Não é necessário que saias de casa. Fica
à mesa e escuta. Não escutes, espera apenas.
Não esperes, fica em silêncio e só. O mundo
virá oferecer-se a ti para que o desmascares,
não pode fazer outra coisa, extasiado, ´
contorcer-se-á diante de ti.

Franz Kafka, "Aforismos"


terça-feira, 30 de março de 2010

E olho para o ar - pois o ar agora é tudo.
O horizonte não mais uma linha
que delimita e outros locais esconde.
Mas o efeito duma caixa de lápis na mão duma criança
rabiscando dum lado para o outro.

Os raios de Sol em força nos meus olhos.
Sinto-me cegar.


O sorriso duma mulher é o sorriso duma mulher. Que mais poderia ser?
Do mesmo modo o canto dum pássaro escondido entre ramos não pode ser mais que isso.
( - Porque os distingo então? - )


Nos campos as balas deixaram-se abandonadas
[roubando o lugar às sementes.
Há minas que se descobrem a passo, e interiormente se ouvem.
À primeira vista... saí impune.


Mesmo as infiltrações que chegaram aos lençois de água
na aldeia os poços não deram sinais de veneno nos baldes que se tiravam.
[E continuam a tirar-se.
Abatimentos soterraram árvores.
Em fuga asas bateram dando outra cor aos céus
[poeira levantou-se.

Carreiros que passos foram construíndo com o tempo
ao efeito dum repetido pisar de erva que acalcou o solo
são agora simples traços em mapas antigos.


Preciso respirar.
Da confusão tirar o que me alimenta e fez feliz
[e recordar.
Sair desta terra saturada
na qual os meus pés se tornam pesados e mascaram-se no chão
[não os reconhecendo.

Já que agora sem rumo, simplesmente andar por uns tempos.
Celebrar espontaneamente a beleza.
Consiga respirar.

sábado, 27 de março de 2010

Àguas frias
invadem o meu corpo.
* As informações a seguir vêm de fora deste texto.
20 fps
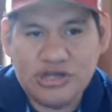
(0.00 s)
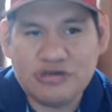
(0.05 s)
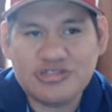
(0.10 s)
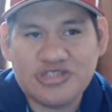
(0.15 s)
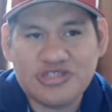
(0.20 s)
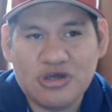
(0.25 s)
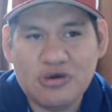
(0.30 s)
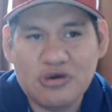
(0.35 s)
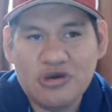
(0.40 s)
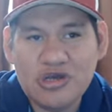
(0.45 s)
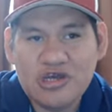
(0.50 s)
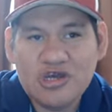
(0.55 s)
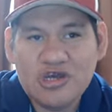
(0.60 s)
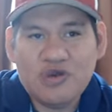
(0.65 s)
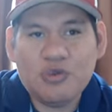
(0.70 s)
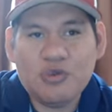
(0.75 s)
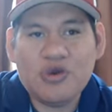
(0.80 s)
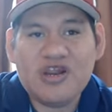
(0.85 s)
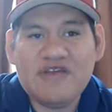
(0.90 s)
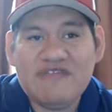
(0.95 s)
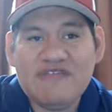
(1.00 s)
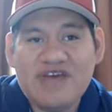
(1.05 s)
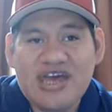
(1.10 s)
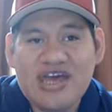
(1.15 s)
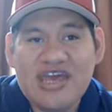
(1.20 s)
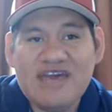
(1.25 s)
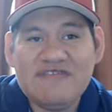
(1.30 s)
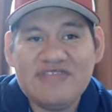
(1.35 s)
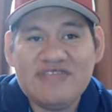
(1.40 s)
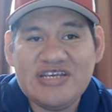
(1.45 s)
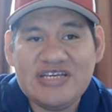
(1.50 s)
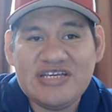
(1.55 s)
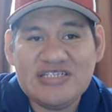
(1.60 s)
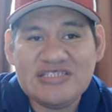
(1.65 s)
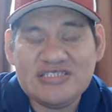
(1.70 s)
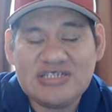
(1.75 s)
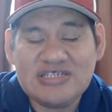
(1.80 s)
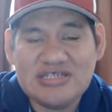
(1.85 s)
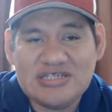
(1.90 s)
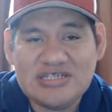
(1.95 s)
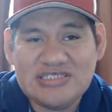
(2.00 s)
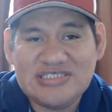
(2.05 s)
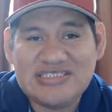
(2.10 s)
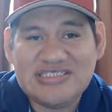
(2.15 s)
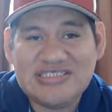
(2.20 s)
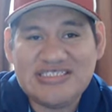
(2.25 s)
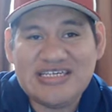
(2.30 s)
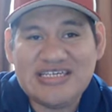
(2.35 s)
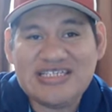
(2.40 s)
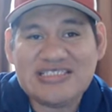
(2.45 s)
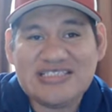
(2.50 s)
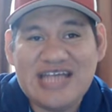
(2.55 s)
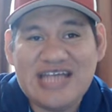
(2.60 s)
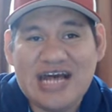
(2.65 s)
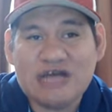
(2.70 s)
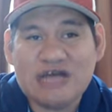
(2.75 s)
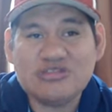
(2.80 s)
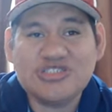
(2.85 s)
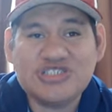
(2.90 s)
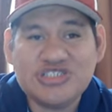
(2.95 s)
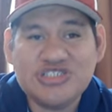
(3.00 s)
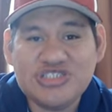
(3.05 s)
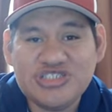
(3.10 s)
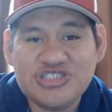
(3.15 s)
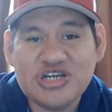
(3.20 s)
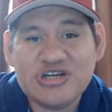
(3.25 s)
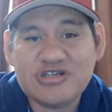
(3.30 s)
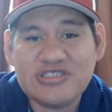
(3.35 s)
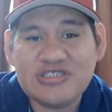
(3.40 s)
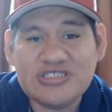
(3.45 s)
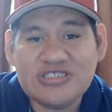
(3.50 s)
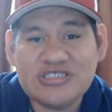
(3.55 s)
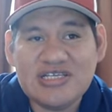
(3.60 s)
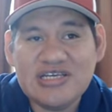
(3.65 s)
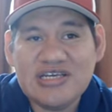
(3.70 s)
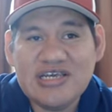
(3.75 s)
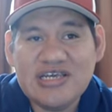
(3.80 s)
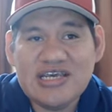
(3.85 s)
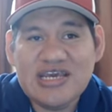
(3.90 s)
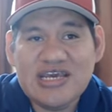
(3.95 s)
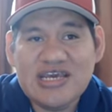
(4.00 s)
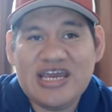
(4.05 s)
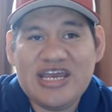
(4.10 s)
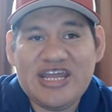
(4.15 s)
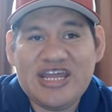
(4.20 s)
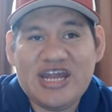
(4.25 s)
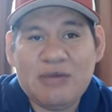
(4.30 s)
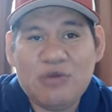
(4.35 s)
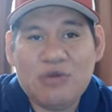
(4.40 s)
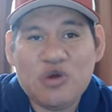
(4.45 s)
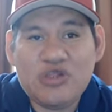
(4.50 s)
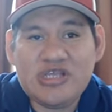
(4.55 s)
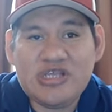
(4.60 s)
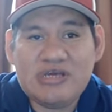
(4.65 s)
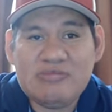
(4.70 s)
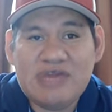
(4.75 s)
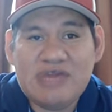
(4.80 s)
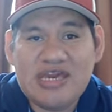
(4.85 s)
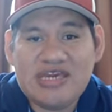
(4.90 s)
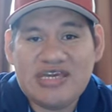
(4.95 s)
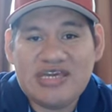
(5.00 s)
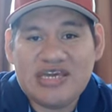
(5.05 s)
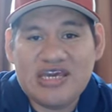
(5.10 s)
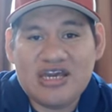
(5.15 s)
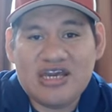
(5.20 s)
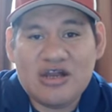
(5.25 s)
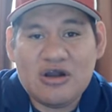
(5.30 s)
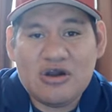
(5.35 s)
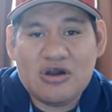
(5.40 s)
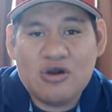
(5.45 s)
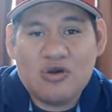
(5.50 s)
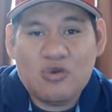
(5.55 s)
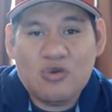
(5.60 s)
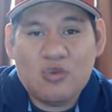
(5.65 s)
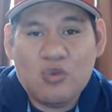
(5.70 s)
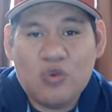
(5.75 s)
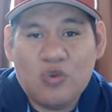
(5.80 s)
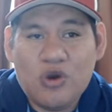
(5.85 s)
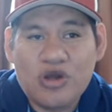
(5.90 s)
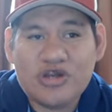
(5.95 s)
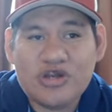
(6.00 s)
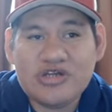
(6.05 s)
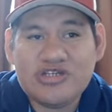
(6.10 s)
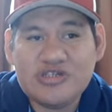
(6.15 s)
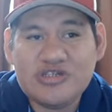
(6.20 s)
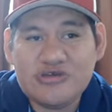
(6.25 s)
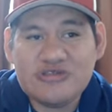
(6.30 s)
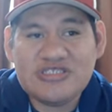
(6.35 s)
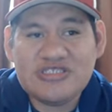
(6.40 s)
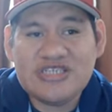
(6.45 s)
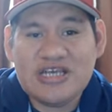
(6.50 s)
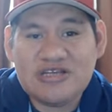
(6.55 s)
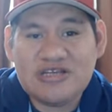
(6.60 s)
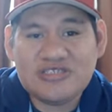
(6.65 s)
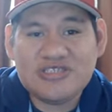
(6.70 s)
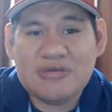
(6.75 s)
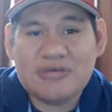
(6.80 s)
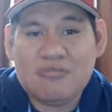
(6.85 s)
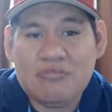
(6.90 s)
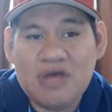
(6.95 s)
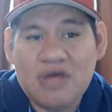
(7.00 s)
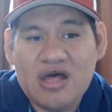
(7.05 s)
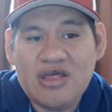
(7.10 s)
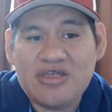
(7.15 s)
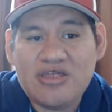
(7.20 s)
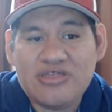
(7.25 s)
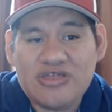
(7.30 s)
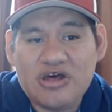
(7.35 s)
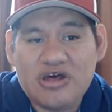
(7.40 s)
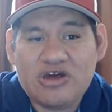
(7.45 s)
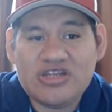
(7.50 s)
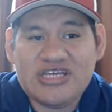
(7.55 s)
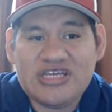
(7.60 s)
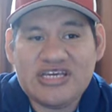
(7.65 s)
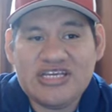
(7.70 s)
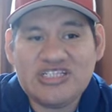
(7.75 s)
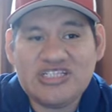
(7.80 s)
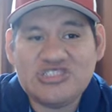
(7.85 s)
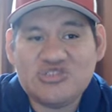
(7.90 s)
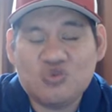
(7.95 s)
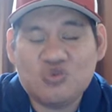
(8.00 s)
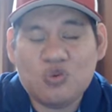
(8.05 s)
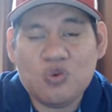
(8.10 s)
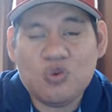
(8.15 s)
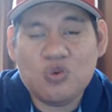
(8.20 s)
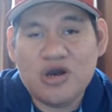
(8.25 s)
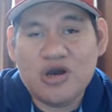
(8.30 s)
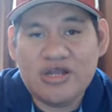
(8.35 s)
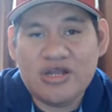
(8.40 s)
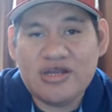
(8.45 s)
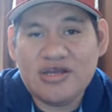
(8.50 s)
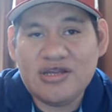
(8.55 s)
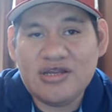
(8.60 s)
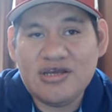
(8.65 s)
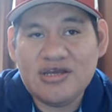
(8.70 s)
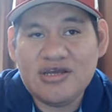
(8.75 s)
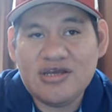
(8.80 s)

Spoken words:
So what if I have these 6,000 shirts and I'm only making 1 or 2 sales a month on each one?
Não é de meu poder evitar.
E por entranhas oiço pingar.


(Quem me ouve julgará que ao invés foi a lucidez a afectada
mas... como vejo! ]


O corpo - ele -
que se encheu de buracos
sem ao espelho dar sinal de qualquer mudança.
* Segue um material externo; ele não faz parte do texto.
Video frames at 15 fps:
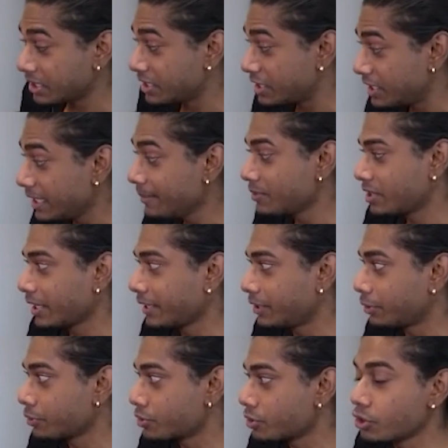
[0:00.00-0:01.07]
it seems like
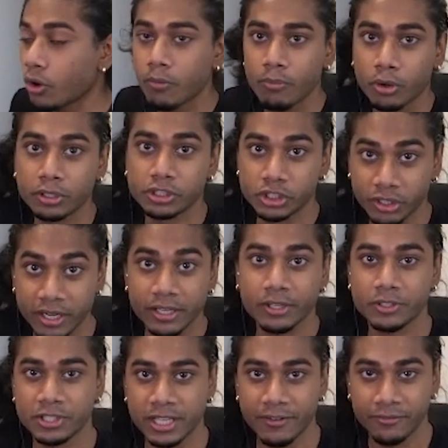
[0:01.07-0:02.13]
there's no more
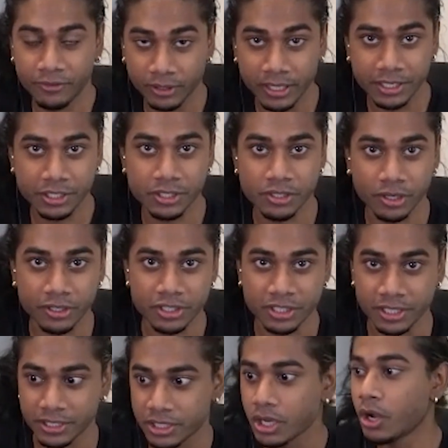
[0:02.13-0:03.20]
trailers left for Legends
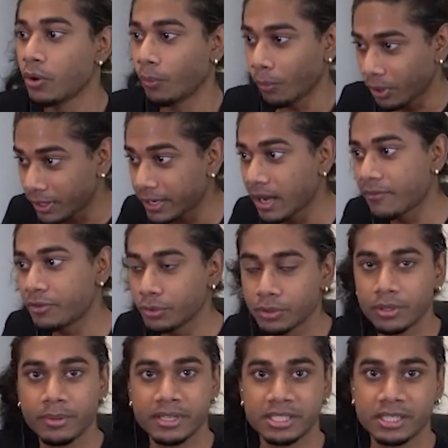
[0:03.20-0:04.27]
Arceus. We're gonna have to do
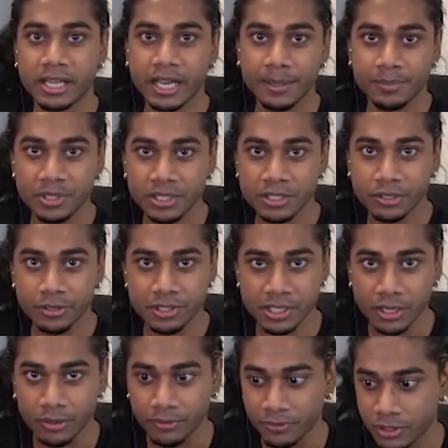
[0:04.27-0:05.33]
the rest of the hype season
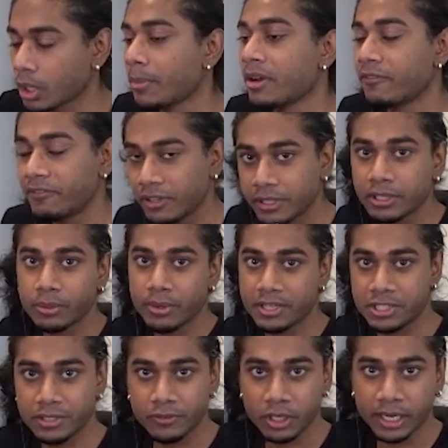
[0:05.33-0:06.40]
ourselves. I'm gonna fill in the
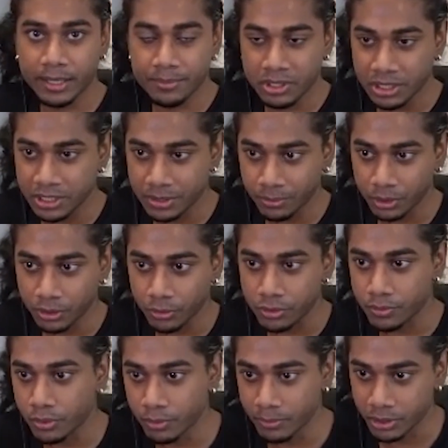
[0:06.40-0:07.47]
rest of your hype season with those
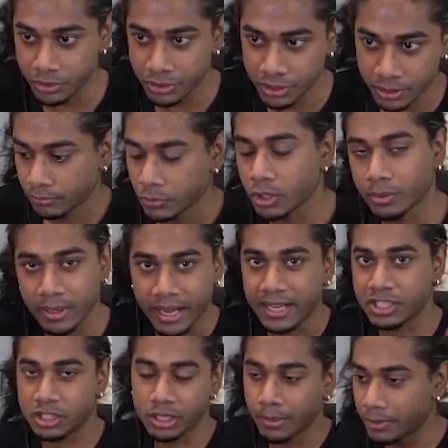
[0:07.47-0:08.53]
rumors. You know,
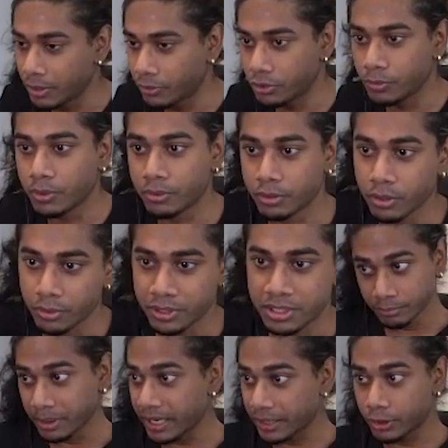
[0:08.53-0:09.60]
ass thumbnail, you won't notice.
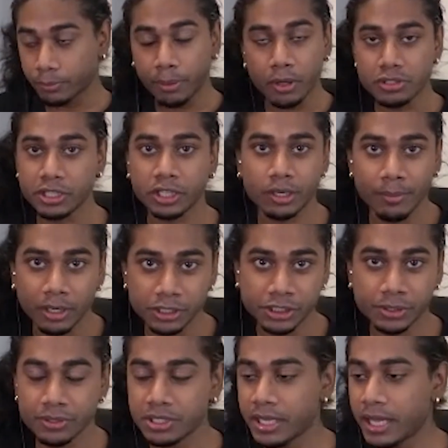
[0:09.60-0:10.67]
But yeah, they're posting commercialsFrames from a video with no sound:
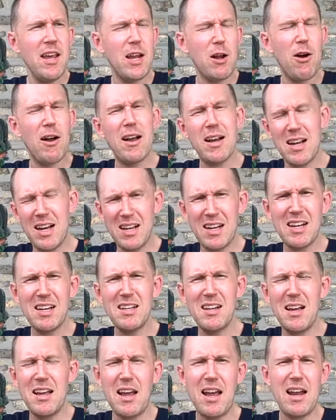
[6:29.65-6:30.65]
you know,
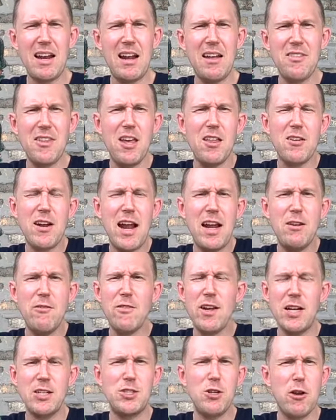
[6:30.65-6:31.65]
uh, and on the other hand,
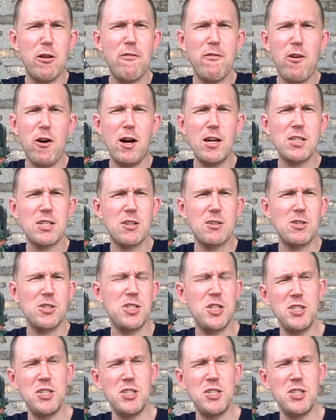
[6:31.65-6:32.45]
you've got Jodie Foster.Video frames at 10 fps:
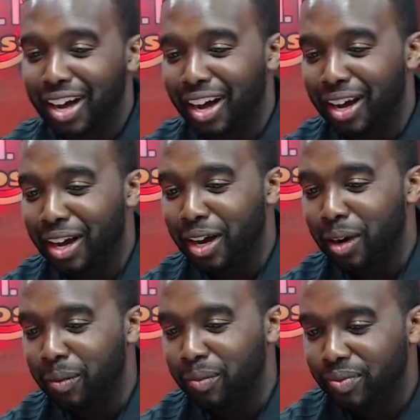
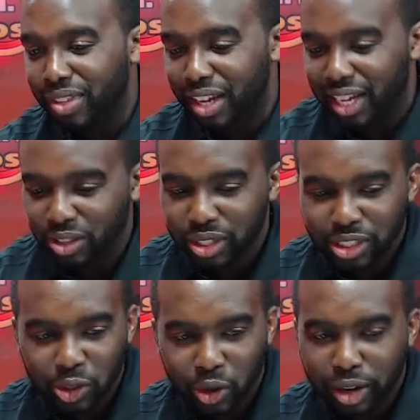It's on
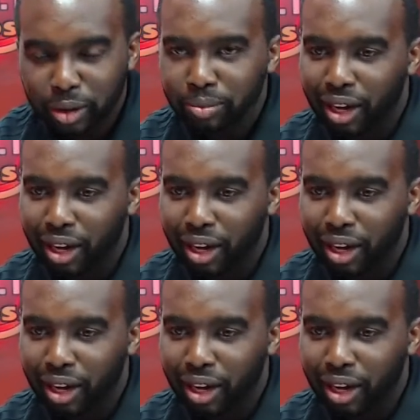Instagram.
È raízes que - nas suas divagações -
tentam ganhar espaço em redor, usando suas extremidades.
Ventos que me percorrem
e seguem novamente a sua rota, do outro lado.
Chuvas que não é a pele que tocam,
aumentando as albufeiras das barragens.
Ao mal olhá-las
as nuvens sugam-me o ar dos pulmões. E de branco
passam a escuras carregadas, num céu infinito.


O chão das modernas cidades
é hoje impermeabilizado, e não aceita a menor gota
correndo ela para um grande monte, onde escondida do Sol e seus raios, leva
recordação folhas desprendidas e outros como recordação de caminhos
ao mesmo fundo labiríntico onde mesmo sem nada
acabaria.


Há zumbidos pelo espaço
e rostos que se assegura já terem sido vistos, mesmo não o sido
e mesmo que capaz de adivinhar seus movimentos.
Algo que sai das mãos
quando se apalpa no ar o vazio por mero apalpar
.e depois em concha pretende-se recuperar
o que em alto já vai.
O peso da gravidade
levando ao chão somente ramos secos e leves ervas verdes...


Fiquei contigo
sem ti.

sexta-feira, 26 de março de 2010

Nunca antes as minhas lágrimas haviam corrido a face e pingado o chão, a minha boca fazer gestos estranhos ao ritmo de não-sei-o-quê, as minhas mãos não chegarem para o cabelo e os joelhos obrigarem-me a torcerem-me com a falta de ar a contorcer-me.
Só mesmo tu, atrás de prédios que não noto, não deixo de ver.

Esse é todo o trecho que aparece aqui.